[INPUT FOR THIS TASK — start]

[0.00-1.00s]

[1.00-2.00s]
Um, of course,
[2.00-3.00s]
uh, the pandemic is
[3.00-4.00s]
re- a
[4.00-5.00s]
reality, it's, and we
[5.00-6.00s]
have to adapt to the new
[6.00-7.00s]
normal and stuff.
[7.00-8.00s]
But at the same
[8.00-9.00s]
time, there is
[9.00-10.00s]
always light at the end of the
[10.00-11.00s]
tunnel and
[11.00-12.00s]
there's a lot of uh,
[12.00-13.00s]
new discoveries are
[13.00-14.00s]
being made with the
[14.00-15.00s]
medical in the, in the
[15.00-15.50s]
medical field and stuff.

[INPUT FOR THIS TASK — finish]
[INPUT FOR THIS TASK — start]

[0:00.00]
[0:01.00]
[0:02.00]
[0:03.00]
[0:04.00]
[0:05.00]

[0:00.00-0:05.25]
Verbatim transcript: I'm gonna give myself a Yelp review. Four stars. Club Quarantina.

[INPUT FOR THIS TASK — finish]
[INPUT FOR THIS TASK — start]

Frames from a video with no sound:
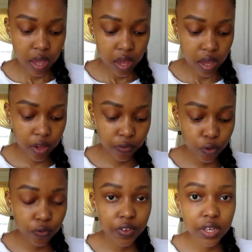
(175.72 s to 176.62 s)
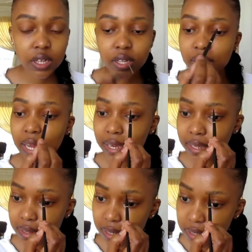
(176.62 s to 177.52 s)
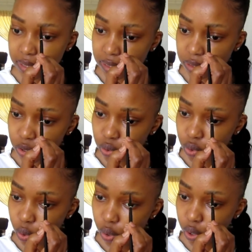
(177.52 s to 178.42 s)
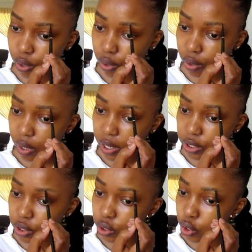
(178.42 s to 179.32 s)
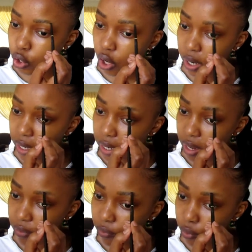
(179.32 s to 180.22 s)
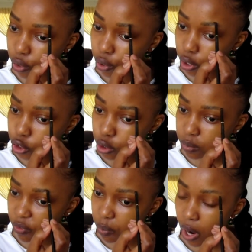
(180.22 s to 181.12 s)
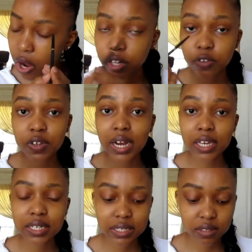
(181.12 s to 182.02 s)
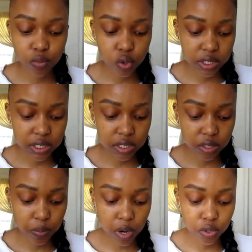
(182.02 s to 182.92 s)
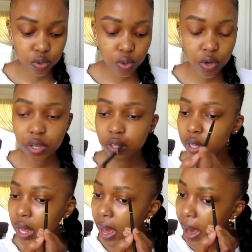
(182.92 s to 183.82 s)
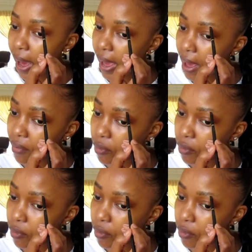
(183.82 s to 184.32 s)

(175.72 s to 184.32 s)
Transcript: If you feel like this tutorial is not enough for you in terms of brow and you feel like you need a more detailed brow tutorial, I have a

[INPUT FOR THIS TASK — finish]

**AIM OF THE TASK**. What you return must match, character for character, the lines above from the one with "(181.12 s to 182.02 s)" through the one with "Transcript: If you", minus any pictures.

**EXERCISE ANSWER**.
(181.12 s to 182.02 s)
(182.02 s to 182.92 s)
(182.92 s to 183.82 s)
(183.82 s to 184.32 s)

(175.72 s to 184.32 s)
Transcript: If you feel like this tutorial is not enough for you in terms of brow and you feel like you need a more detailed brow tutorial, I have a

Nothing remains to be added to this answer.